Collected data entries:

——————

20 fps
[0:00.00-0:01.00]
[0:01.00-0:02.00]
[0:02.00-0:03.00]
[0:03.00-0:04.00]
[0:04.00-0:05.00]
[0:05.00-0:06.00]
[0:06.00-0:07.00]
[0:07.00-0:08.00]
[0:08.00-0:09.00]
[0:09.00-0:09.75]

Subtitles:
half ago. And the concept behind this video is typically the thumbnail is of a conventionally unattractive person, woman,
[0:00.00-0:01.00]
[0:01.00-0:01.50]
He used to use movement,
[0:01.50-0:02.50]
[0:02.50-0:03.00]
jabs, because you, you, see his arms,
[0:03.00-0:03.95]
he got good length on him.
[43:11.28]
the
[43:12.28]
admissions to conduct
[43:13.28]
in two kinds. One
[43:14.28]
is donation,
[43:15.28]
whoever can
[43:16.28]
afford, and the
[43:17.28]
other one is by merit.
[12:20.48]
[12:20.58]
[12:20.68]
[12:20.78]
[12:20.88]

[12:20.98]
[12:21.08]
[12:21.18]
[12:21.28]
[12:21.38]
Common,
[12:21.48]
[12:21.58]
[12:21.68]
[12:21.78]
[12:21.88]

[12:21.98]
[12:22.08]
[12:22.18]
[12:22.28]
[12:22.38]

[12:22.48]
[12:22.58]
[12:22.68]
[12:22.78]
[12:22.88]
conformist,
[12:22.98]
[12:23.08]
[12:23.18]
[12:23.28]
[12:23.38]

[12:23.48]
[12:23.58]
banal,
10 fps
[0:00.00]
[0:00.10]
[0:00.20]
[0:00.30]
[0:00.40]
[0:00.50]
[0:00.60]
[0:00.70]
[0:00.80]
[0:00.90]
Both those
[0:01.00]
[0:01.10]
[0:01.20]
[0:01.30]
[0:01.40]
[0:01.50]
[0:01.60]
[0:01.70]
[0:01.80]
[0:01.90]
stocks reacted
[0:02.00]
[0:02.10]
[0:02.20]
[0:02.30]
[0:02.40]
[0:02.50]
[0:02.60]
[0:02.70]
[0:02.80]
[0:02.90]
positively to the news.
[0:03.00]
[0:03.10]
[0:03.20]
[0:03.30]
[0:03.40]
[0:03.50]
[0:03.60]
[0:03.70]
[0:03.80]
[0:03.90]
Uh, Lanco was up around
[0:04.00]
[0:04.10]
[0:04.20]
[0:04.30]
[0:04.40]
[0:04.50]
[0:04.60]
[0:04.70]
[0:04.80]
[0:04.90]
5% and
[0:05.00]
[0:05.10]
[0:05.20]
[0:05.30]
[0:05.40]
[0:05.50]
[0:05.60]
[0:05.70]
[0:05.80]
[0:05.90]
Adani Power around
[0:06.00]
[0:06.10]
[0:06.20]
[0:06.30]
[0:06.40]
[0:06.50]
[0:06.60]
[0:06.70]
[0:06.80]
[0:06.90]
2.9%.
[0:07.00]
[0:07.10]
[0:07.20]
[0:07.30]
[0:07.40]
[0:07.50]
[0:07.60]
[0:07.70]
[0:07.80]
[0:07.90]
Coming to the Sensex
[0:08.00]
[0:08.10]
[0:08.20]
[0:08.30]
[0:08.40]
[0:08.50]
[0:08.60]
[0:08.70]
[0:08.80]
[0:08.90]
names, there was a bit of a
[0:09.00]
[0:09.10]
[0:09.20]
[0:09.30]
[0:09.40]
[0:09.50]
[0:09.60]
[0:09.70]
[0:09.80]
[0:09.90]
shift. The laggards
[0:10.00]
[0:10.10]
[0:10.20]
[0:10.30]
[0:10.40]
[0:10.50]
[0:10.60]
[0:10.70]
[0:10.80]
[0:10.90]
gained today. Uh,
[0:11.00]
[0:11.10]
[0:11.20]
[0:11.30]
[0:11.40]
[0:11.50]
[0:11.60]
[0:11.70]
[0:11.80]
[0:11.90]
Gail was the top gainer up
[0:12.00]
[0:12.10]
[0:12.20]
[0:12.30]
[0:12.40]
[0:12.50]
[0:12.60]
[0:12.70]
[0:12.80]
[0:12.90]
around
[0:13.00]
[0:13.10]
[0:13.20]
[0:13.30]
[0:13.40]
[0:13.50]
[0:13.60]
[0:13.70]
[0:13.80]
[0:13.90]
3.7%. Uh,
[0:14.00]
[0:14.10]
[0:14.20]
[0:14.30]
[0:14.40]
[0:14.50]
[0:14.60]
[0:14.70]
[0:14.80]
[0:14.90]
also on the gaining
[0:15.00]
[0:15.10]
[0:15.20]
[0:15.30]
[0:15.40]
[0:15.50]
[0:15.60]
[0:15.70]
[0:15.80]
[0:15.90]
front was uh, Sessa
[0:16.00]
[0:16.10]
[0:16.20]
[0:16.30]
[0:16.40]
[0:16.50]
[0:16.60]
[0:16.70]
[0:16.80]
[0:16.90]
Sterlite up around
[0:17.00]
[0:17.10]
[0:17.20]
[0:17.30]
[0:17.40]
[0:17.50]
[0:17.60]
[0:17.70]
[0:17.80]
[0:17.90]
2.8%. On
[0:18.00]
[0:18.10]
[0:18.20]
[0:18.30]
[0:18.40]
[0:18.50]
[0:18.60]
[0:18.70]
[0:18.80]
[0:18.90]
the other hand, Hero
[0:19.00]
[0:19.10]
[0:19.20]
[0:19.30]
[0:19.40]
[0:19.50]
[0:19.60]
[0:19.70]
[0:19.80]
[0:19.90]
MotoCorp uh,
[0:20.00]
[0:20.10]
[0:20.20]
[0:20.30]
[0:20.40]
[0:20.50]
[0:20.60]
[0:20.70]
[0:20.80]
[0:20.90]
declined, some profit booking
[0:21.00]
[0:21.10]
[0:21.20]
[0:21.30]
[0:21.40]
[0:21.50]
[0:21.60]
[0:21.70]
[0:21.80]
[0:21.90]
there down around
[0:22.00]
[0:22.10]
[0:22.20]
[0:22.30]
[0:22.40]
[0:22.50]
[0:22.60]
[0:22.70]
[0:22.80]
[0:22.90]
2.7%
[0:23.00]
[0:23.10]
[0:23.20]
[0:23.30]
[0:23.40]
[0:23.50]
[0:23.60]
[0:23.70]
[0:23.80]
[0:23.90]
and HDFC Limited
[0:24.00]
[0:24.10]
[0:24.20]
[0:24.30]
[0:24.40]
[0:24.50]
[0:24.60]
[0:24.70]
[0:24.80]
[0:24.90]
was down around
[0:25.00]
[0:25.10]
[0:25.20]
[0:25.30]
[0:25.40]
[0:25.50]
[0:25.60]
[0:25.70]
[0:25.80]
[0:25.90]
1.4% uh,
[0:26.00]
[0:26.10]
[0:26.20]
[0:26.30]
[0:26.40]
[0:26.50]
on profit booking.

——————

▶ _Problem_: All of the entries above need to be reproduced exactly.

▶ _Task solution_:
20 fps
[0:00.00-0:01.00]
[0:01.00-0:02.00]
[0:02.00-0:03.00]
[0:03.00-0:04.00]
[0:04.00-0:05.00]
[0:05.00-0:06.00]
[0:06.00-0:07.00]
[0:07.00-0:08.00]
[0:08.00-0:09.00]
[0:09.00-0:09.75]

Subtitles:
half ago. And the concept behind this video is typically the thumbnail is of a conventionally unattractive person, woman,
[0:00.00-0:01.00]
[0:01.00-0:01.50]
He used to use movement,
[0:01.50-0:02.50]
[0:02.50-0:03.00]
jabs, because you, you, see his arms,
[0:03.00-0:03.95]
he got good length on him.
[43:11.28]
the
[43:12.28]
admissions to conduct
[43:13.28]
in two kinds. One
[43:14.28]
is donation,
[43:15.28]
whoever can
[43:16.28]
afford, and the
[43:17.28]
other one is by merit.
[12:20.48]
[12:20.58]
[12:20.68]
[12:20.78]
[12:20.88]

[12:20.98]
[12:21.08]
[12:21.18]
[12:21.28]
[12:21.38]
Common,
[12:21.48]
[12:21.58]
[12:21.68]
[12:21.78]
[12:21.88]

[12:21.98]
[12:22.08]
[12:22.18]
[12:22.28]
[12:22.38]

[12:22.48]
[12:22.58]
[12:22.68]
[12:22.78]
[12:22.88]
conformist,
[12:22.98]
[12:23.08]
[12:23.18]
[12:23.28]
[12:23.38]

[12:23.48]
[12:23.58]
banal,
10 fps
[0:00.00]
[0:00.10]
[0:00.20]
[0:00.30]
[0:00.40]
[0:00.50]
[0:00.60]
[0:00.70]
[0:00.80]
[0:00.90]
Both those
[0:01.00]
[0:01.10]
[0:01.20]
[0:01.30]
[0:01.40]
[0:01.50]
[0:01.60]
[0:01.70]
[0:01.80]
[0:01.90]
stocks reacted
[0:02.00]
[0:02.10]
[0:02.20]
[0:02.30]
[0:02.40]
[0:02.50]
[0:02.60]
[0:02.70]
[0:02.80]
[0:02.90]
positively to the news.
[0:03.00]
[0:03.10]
[0:03.20]
[0:03.30]
[0:03.40]
[0:03.50]
[0:03.60]
[0:03.70]
[0:03.80]
[0:03.90]
Uh, Lanco was up around
[0:04.00]
[0:04.10]
[0:04.20]
[0:04.30]
[0:04.40]
[0:04.50]
[0:04.60]
[0:04.70]
[0:04.80]
[0:04.90]
5% and
[0:05.00]
[0:05.10]
[0:05.20]
[0:05.30]
[0:05.40]
[0:05.50]
[0:05.60]
[0:05.70]
[0:05.80]
[0:05.90]
Adani Power around
[0:06.00]
[0:06.10]
[0:06.20]
[0:06.30]
[0:06.40]
[0:06.50]
[0:06.60]
[0:06.70]
[0:06.80]
[0:06.90]
2.9%.
[0:07.00]
[0:07.10]
[0:07.20]
[0:07.30]
[0:07.40]
[0:07.50]
[0:07.60]
[0:07.70]
[0:07.80]
[0:07.90]
Coming to the Sensex
[0:08.00]
[0:08.10]
[0:08.20]
[0:08.30]
[0:08.40]
[0:08.50]
[0:08.60]
[0:08.70]
[0:08.80]
[0:08.90]
names, there was a bit of a
[0:09.00]
[0:09.10]
[0:09.20]
[0:09.30]
[0:09.40]
[0:09.50]
[0:09.60]
[0:09.70]
[0:09.80]
[0:09.90]
shift. The laggards
[0:10.00]
[0:10.10]
[0:10.20]
[0:10.30]
[0:10.40]
[0:10.50]
[0:10.60]
[0:10.70]
[0:10.80]
[0:10.90]
gained today. Uh,
[0:11.00]
[0:11.10]
[0:11.20]
[0:11.30]
[0:11.40]
[0:11.50]
[0:11.60]
[0:11.70]
[0:11.80]
[0:11.90]
Gail was the top gainer up
[0:12.00]
[0:12.10]
[0:12.20]
[0:12.30]
[0:12.40]
[0:12.50]
[0:12.60]
[0:12.70]
[0:12.80]
[0:12.90]
around
[0:13.00]
[0:13.10]
[0:13.20]
[0:13.30]
[0:13.40]
[0:13.50]
[0:13.60]
[0:13.70]
[0:13.80]
[0:13.90]
3.7%. Uh,
[0:14.00]
[0:14.10]
[0:14.20]
[0:14.30]
[0:14.40]
[0:14.50]
[0:14.60]
[0:14.70]
[0:14.80]
[0:14.90]
also on the gaining
[0:15.00]
[0:15.10]
[0:15.20]
[0:15.30]
[0:15.40]
[0:15.50]
[0:15.60]
[0:15.70]
[0:15.80]
[0:15.90]
front was uh, Sessa
[0:16.00]
[0:16.10]
[0:16.20]
[0:16.30]
[0:16.40]
[0:16.50]
[0:16.60]
[0:16.70]
[0:16.80]
[0:16.90]
Sterlite up around
[0:17.00]
[0:17.10]
[0:17.20]
[0:17.30]
[0:17.40]
[0:17.50]
[0:17.60]
[0:17.70]
[0:17.80]
[0:17.90]
2.8%. On
[0:18.00]
[0:18.10]
[0:18.20]
[0:18.30]
[0:18.40]
[0:18.50]
[0:18.60]
[0:18.70]
[0:18.80]
[0:18.90]
the other hand, Hero
[0:19.00]
[0:19.10]
[0:19.20]
[0:19.30]
[0:19.40]
[0:19.50]
[0:19.60]
[0:19.70]
[0:19.80]
[0:19.90]
MotoCorp uh,
[0:20.00]
[0:20.10]
[0:20.20]
[0:20.30]
[0:20.40]
[0:20.50]
[0:20.60]
[0:20.70]
[0:20.80]
[0:20.90]
declined, some profit booking
[0:21.00]
[0:21.10]
[0:21.20]
[0:21.30]
[0:21.40]
[0:21.50]
[0:21.60]
[0:21.70]
[0:21.80]
[0:21.90]
there down around
[0:22.00]
[0:22.10]
[0:22.20]
[0:22.30]
[0:22.40]
[0:22.50]
[0:22.60]
[0:22.70]
[0:22.80]
[0:22.90]
2.7%
[0:23.00]
[0:23.10]
[0:23.20]
[0:23.30]
[0:23.40]
[0:23.50]
[0:23.60]
[0:23.70]
[0:23.80]
[0:23.90]
and HDFC Limited
[0:24.00]
[0:24.10]
[0:24.20]
[0:24.30]
[0:24.40]
[0:24.50]
[0:24.60]
[0:24.70]
[0:24.80]
[0:24.90]
was down around
[0:25.00]
[0:25.10]
[0:25.20]
[0:25.30]
[0:25.40]
[0:25.50]
[0:25.60]
[0:25.70]
[0:25.80]
[0:25.90]
1.4% uh,
[0:26.00]
[0:26.10]
[0:26.20]
[0:26.30]
[0:26.40]
[0:26.50]
on profit booking.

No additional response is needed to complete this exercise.